** Opening Materials provided block **
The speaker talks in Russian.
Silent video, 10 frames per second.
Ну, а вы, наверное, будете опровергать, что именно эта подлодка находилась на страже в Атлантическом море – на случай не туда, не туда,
** Closing Materials provided block **
** Opening Materials provided block **
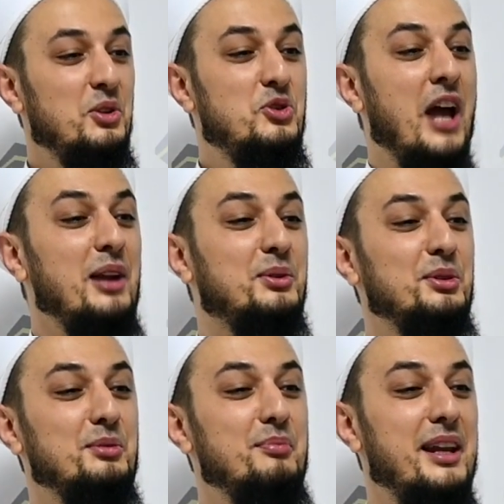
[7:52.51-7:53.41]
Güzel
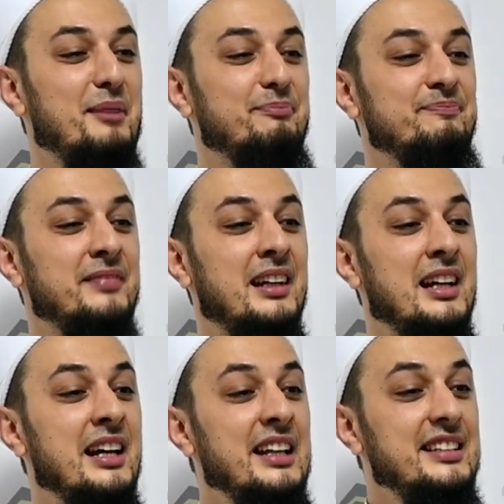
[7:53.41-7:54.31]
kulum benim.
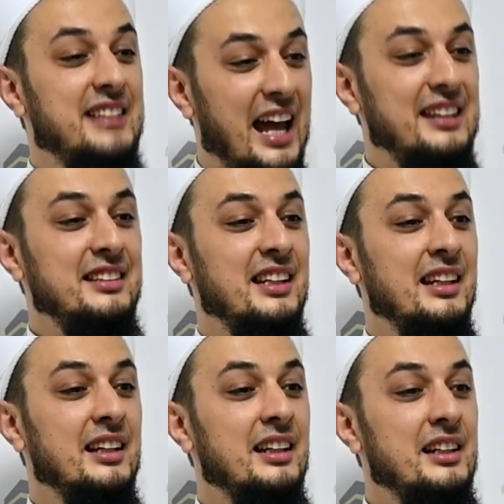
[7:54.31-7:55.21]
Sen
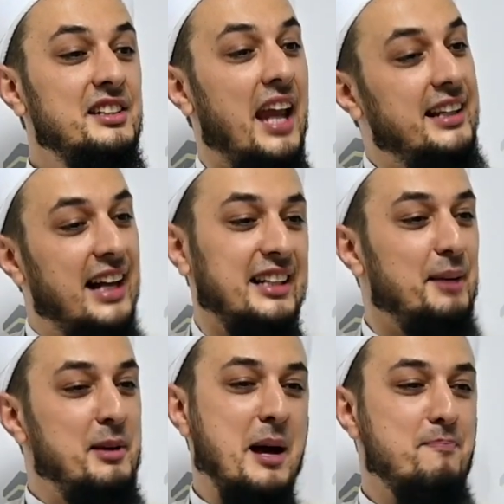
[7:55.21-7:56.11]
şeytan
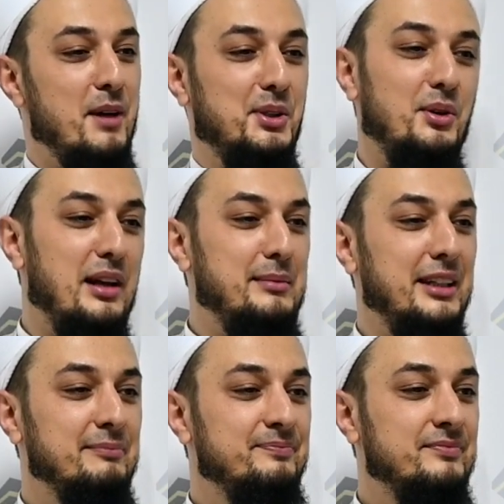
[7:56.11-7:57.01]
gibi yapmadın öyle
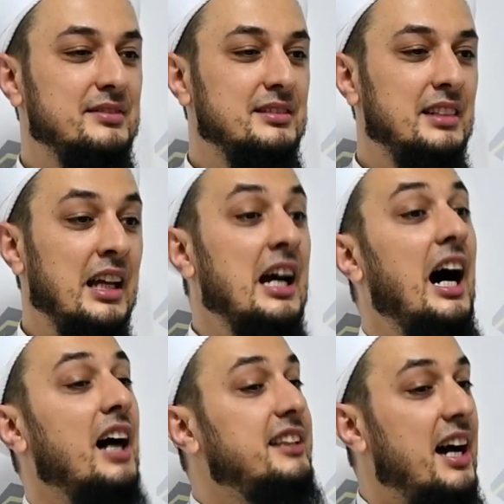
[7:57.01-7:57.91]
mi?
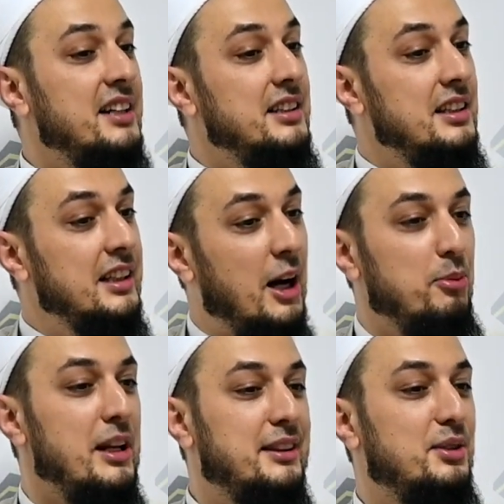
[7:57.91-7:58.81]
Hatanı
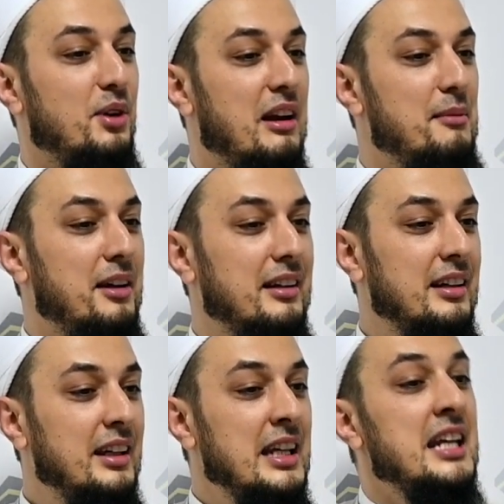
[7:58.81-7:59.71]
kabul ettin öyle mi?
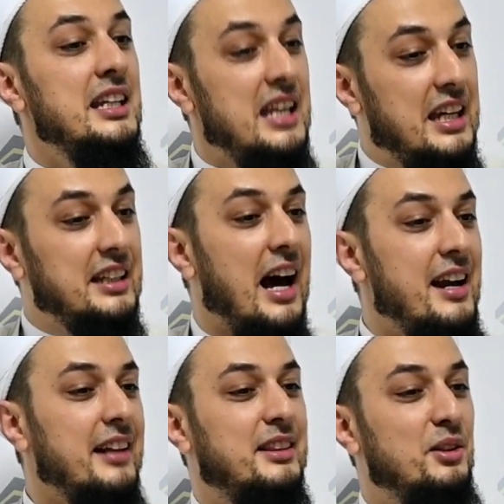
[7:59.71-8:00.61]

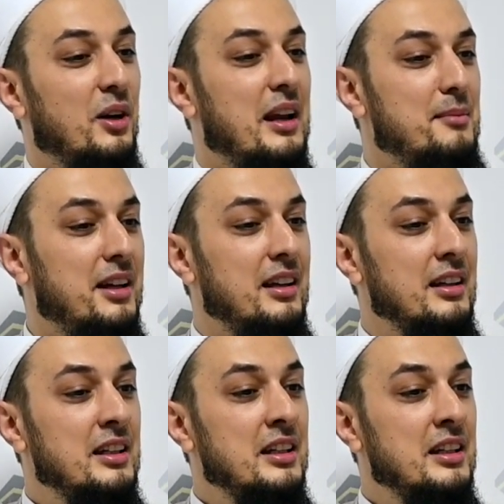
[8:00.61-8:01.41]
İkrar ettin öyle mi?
** Closing Materials provided block **
** Opening Materials provided block **
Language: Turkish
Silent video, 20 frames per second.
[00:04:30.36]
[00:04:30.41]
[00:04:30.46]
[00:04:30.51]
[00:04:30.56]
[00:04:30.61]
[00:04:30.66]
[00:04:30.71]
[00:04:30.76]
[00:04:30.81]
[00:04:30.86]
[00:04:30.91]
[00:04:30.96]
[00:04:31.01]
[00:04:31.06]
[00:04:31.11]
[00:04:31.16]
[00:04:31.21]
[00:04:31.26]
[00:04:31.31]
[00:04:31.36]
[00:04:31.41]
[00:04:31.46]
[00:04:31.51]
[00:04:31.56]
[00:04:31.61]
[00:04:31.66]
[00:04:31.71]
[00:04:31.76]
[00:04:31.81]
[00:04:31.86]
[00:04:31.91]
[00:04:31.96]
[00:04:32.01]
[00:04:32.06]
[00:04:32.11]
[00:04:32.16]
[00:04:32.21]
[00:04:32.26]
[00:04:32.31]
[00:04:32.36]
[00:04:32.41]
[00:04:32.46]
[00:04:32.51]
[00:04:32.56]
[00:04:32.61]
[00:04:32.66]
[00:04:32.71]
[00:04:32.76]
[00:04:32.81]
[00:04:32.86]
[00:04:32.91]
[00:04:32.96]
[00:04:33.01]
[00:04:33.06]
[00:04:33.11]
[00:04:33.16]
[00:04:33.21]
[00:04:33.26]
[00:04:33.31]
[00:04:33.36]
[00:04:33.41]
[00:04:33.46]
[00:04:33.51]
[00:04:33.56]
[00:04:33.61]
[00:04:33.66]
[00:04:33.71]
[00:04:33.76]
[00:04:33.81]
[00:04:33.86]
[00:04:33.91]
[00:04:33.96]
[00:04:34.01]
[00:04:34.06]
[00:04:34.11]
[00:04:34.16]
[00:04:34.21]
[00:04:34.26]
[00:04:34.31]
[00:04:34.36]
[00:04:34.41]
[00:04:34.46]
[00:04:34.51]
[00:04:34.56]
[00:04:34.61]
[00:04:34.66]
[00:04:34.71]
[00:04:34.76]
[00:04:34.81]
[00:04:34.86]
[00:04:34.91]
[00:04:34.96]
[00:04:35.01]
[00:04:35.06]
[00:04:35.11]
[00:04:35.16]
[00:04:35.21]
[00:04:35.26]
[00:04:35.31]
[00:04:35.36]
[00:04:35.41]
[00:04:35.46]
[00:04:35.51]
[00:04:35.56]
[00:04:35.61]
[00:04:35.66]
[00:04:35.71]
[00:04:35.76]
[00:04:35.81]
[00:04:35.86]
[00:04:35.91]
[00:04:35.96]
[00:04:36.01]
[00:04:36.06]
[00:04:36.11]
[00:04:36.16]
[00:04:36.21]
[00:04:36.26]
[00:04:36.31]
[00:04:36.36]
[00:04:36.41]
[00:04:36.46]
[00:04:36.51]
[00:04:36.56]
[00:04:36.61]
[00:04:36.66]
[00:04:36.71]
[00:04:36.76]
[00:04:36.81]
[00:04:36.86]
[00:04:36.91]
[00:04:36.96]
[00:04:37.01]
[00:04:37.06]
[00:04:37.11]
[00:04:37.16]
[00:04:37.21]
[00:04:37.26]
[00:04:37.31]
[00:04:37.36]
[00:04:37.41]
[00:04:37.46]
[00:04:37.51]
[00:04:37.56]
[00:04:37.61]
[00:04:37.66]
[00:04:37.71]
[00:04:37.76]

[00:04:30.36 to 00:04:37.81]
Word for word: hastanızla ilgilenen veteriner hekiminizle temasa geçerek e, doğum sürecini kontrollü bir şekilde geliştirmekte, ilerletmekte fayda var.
** Closing Materials provided block **
What to do
From the records above, retype only the lines starting at the line that contains "[00:04:35.21]" and ending at the line that contains "[00:04:36.11]", both included.

Exercise solution
[00:04:35.21]
[00:04:35.26]
[00:04:35.31]
[00:04:35.36]
[00:04:35.41]
[00:04:35.46]
[00:04:35.51]
[00:04:35.56]
[00:04:35.61]
[00:04:35.66]
[00:04:35.71]
[00:04:35.76]
[00:04:35.81]
[00:04:35.86]
[00:04:35.91]
[00:04:35.96]
[00:04:36.01]
[00:04:36.06]
[00:04:36.11]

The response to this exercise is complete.